TASK TO CARRY OUT - Write the entries out again exactly as they stand, but without the pictures.

** Opening RECORDS FOR THE EXERCISE block **

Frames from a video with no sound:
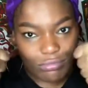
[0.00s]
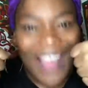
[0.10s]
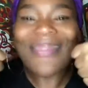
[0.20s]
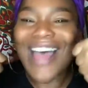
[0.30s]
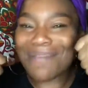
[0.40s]

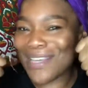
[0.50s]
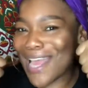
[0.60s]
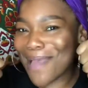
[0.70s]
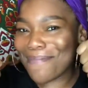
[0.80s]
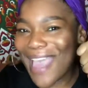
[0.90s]
thumb it
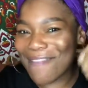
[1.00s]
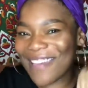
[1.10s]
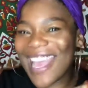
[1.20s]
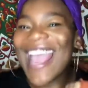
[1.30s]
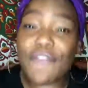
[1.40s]
up,
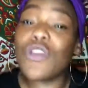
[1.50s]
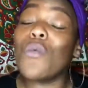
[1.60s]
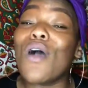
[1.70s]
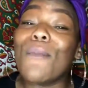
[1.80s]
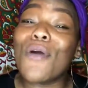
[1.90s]
baby. If you
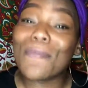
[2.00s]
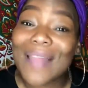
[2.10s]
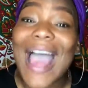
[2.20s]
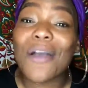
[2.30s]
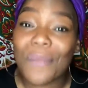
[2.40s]
want more
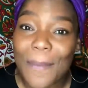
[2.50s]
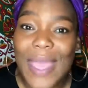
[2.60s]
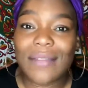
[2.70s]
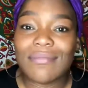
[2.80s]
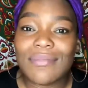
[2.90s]
black
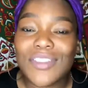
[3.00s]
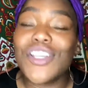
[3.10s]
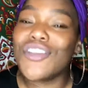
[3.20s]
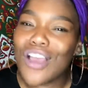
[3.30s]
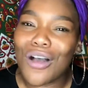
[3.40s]
women
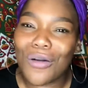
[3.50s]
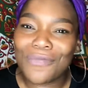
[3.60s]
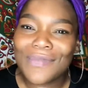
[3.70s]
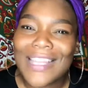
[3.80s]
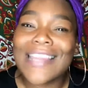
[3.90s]
to know
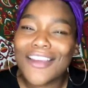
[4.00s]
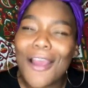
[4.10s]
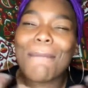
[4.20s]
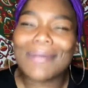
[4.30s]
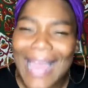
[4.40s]
that there
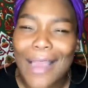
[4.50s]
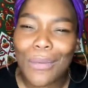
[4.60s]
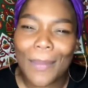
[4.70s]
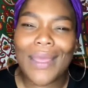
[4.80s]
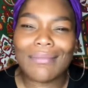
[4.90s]
are black
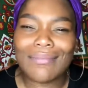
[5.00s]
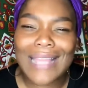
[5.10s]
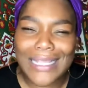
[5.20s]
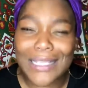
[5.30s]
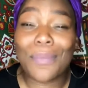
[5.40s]
women
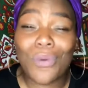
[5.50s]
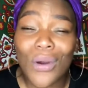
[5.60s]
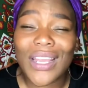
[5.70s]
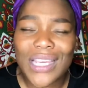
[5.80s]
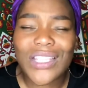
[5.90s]
that
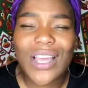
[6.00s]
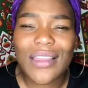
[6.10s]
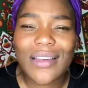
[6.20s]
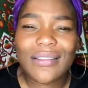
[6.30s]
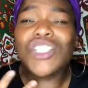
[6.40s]
support each
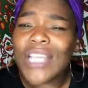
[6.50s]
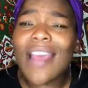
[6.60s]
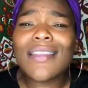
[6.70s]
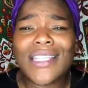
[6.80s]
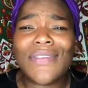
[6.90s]
other,
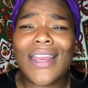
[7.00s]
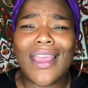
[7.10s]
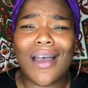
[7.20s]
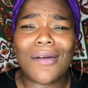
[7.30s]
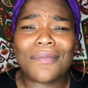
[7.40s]
share this
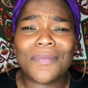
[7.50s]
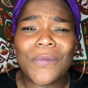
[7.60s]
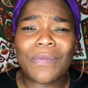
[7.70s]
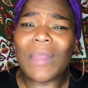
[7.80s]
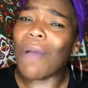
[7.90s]
video.
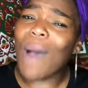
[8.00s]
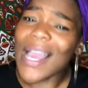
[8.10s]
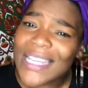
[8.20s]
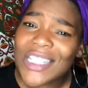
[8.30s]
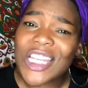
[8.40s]
And
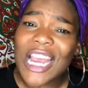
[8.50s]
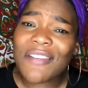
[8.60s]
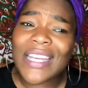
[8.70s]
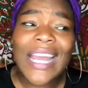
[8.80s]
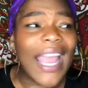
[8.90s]
while you're
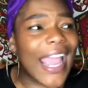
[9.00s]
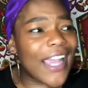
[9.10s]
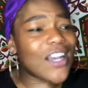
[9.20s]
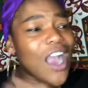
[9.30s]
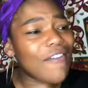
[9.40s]
sharing,
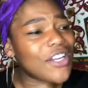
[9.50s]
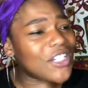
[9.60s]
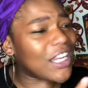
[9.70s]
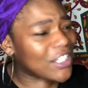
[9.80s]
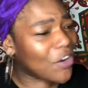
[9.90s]
encourage
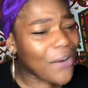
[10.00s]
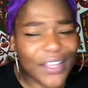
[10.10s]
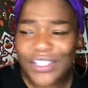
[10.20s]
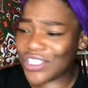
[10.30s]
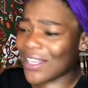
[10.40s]

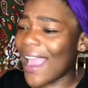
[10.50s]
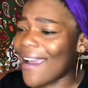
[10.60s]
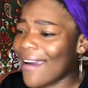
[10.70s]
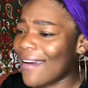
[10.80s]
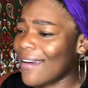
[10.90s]
during the
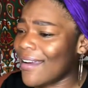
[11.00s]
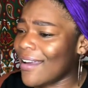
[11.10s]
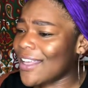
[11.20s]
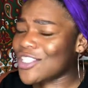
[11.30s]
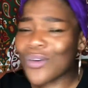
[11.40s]
share
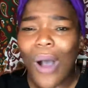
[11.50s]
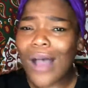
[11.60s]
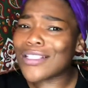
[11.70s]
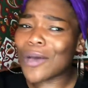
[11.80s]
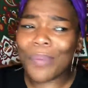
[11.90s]
to
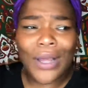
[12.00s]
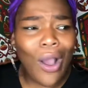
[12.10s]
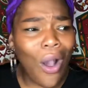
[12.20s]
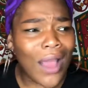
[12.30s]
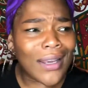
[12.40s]
also put
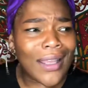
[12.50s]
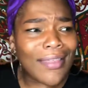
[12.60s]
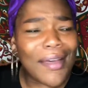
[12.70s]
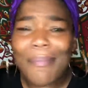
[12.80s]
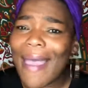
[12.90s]
on
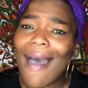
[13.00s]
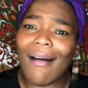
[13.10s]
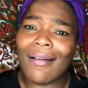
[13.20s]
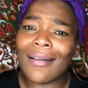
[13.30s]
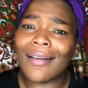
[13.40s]
the bell,
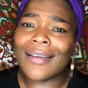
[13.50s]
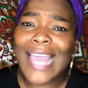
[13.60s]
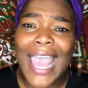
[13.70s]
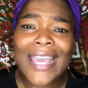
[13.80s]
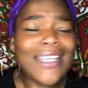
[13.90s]

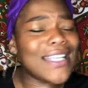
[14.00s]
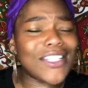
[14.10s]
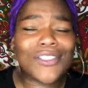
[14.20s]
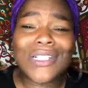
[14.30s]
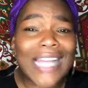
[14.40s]
okay? So
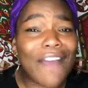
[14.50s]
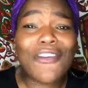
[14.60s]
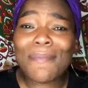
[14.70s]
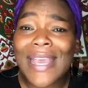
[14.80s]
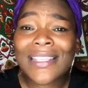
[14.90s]
that you'll
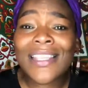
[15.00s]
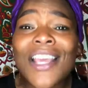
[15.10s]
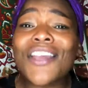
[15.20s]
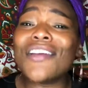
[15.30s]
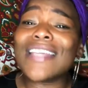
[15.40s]
never miss
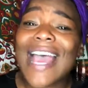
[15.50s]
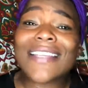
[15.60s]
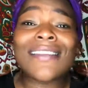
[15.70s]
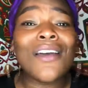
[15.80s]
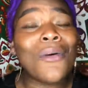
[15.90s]
your
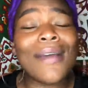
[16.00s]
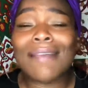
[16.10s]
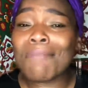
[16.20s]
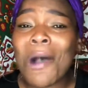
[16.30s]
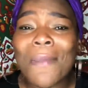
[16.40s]
Yes
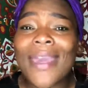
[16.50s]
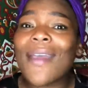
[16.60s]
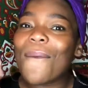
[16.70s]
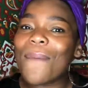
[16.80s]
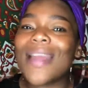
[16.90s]
Queen moment
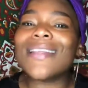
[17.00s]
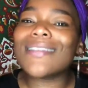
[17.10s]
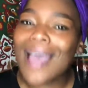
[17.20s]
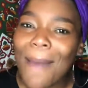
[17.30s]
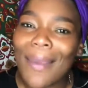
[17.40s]
when it's
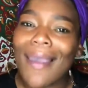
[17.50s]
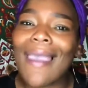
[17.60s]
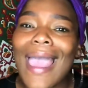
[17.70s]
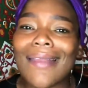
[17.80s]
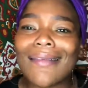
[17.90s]
coming
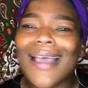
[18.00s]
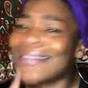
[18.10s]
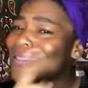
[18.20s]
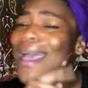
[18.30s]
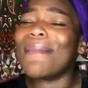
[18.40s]
again, because
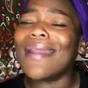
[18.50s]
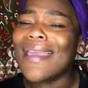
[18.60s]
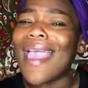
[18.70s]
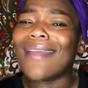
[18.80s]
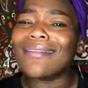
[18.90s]
it's coming
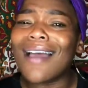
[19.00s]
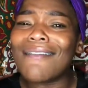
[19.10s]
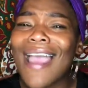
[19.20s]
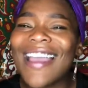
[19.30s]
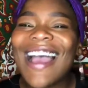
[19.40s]
again, all
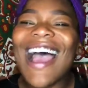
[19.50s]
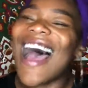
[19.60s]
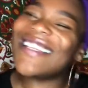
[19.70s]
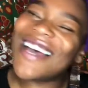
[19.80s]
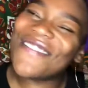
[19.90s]
right?
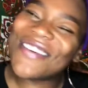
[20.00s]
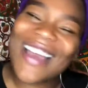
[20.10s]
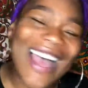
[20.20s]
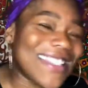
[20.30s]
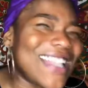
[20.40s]
I love you
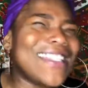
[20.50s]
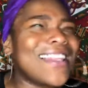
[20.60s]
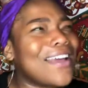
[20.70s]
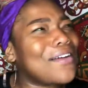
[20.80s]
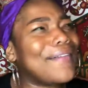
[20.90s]
guys. I
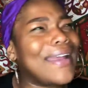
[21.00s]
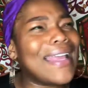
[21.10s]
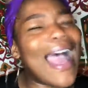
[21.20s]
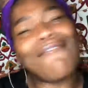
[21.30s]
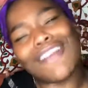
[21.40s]
said that already.
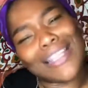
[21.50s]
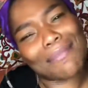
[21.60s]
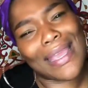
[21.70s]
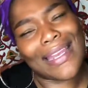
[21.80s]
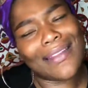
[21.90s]
I really
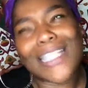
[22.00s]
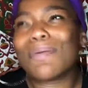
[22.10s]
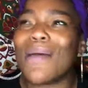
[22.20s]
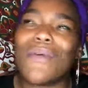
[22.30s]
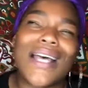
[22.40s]
mean it. That's
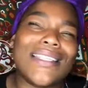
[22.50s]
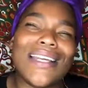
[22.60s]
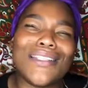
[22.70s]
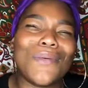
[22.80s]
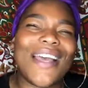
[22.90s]
probably why I said
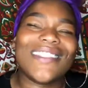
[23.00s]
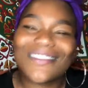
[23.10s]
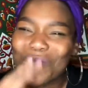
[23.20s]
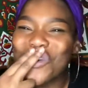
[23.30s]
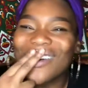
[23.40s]
it twice.
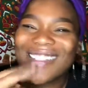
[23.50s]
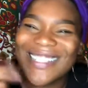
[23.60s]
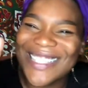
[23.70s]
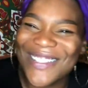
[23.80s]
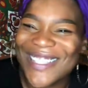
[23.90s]

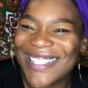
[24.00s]
Deuces.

** Closing RECORDS FOR THE EXERCISE block **

ANSWER AREA -
Frames from a video with no sound:
[0.00s]
[0.10s]
[0.20s]
[0.30s]
[0.40s]

[0.50s]
[0.60s]
[0.70s]
[0.80s]
[0.90s]
thumb it
[1.00s]
[1.10s]
[1.20s]
[1.30s]
[1.40s]
up,
[1.50s]
[1.60s]
[1.70s]
[1.80s]
[1.90s]
baby. If you
[2.00s]
[2.10s]
[2.20s]
[2.30s]
[2.40s]
want more
[2.50s]
[2.60s]
[2.70s]
[2.80s]
[2.90s]
black
[3.00s]
[3.10s]
[3.20s]
[3.30s]
[3.40s]
women
[3.50s]
[3.60s]
[3.70s]
[3.80s]
[3.90s]
to know
[4.00s]
[4.10s]
[4.20s]
[4.30s]
[4.40s]
that there
[4.50s]
[4.60s]
[4.70s]
[4.80s]
[4.90s]
are black
[5.00s]
[5.10s]
[5.20s]
[5.30s]
[5.40s]
women
[5.50s]
[5.60s]
[5.70s]
[5.80s]
[5.90s]
that
[6.00s]
[6.10s]
[6.20s]
[6.30s]
[6.40s]
support each
[6.50s]
[6.60s]
[6.70s]
[6.80s]
[6.90s]
other,
[7.00s]
[7.10s]
[7.20s]
[7.30s]
[7.40s]
share this
[7.50s]
[7.60s]
[7.70s]
[7.80s]
[7.90s]
video.
[8.00s]
[8.10s]
[8.20s]
[8.30s]
[8.40s]
And
[8.50s]
[8.60s]
[8.70s]
[8.80s]
[8.90s]
while you're
[9.00s]
[9.10s]
[9.20s]
[9.30s]
[9.40s]
sharing,
[9.50s]
[9.60s]
[9.70s]
[9.80s]
[9.90s]
encourage
[10.00s]
[10.10s]
[10.20s]
[10.30s]
[10.40s]

[10.50s]
[10.60s]
[10.70s]
[10.80s]
[10.90s]
during the
[11.00s]
[11.10s]
[11.20s]
[11.30s]
[11.40s]
share
[11.50s]
[11.60s]
[11.70s]
[11.80s]
[11.90s]
to
[12.00s]
[12.10s]
[12.20s]
[12.30s]
[12.40s]
also put
[12.50s]
[12.60s]
[12.70s]
[12.80s]
[12.90s]
on
[13.00s]
[13.10s]
[13.20s]
[13.30s]
[13.40s]
the bell,
[13.50s]
[13.60s]
[13.70s]
[13.80s]
[13.90s]

[14.00s]
[14.10s]
[14.20s]
[14.30s]
[14.40s]
okay? So
[14.50s]
[14.60s]
[14.70s]
[14.80s]
[14.90s]
that you'll
[15.00s]
[15.10s]
[15.20s]
[15.30s]
[15.40s]
never miss
[15.50s]
[15.60s]
[15.70s]
[15.80s]
[15.90s]
your
[16.00s]
[16.10s]
[16.20s]
[16.30s]
[16.40s]
Yes
[16.50s]
[16.60s]
[16.70s]
[16.80s]
[16.90s]
Queen moment
[17.00s]
[17.10s]
[17.20s]
[17.30s]
[17.40s]
when it's
[17.50s]
[17.60s]
[17.70s]
[17.80s]
[17.90s]
coming
[18.00s]
[18.10s]
[18.20s]
[18.30s]
[18.40s]
again, because
[18.50s]
[18.60s]
[18.70s]
[18.80s]
[18.90s]
it's coming
[19.00s]
[19.10s]
[19.20s]
[19.30s]
[19.40s]
again, all
[19.50s]
[19.60s]
[19.70s]
[19.80s]
[19.90s]
right?
[20.00s]
[20.10s]
[20.20s]
[20.30s]
[20.40s]
I love you
[20.50s]
[20.60s]
[20.70s]
[20.80s]
[20.90s]
guys. I
[21.00s]
[21.10s]
[21.20s]
[21.30s]
[21.40s]
said that already.
[21.50s]
[21.60s]
[21.70s]
[21.80s]
[21.90s]
I really
[22.00s]
[22.10s]
[22.20s]
[22.30s]
[22.40s]
mean it. That's
[22.50s]
[22.60s]
[22.70s]
[22.80s]
[22.90s]
probably why I said
[23.00s]
[23.10s]
[23.20s]
[23.30s]
[23.40s]
it twice.
[23.50s]
[23.60s]
[23.70s]
[23.80s]
[23.90s]

[24.00s]
Deuces.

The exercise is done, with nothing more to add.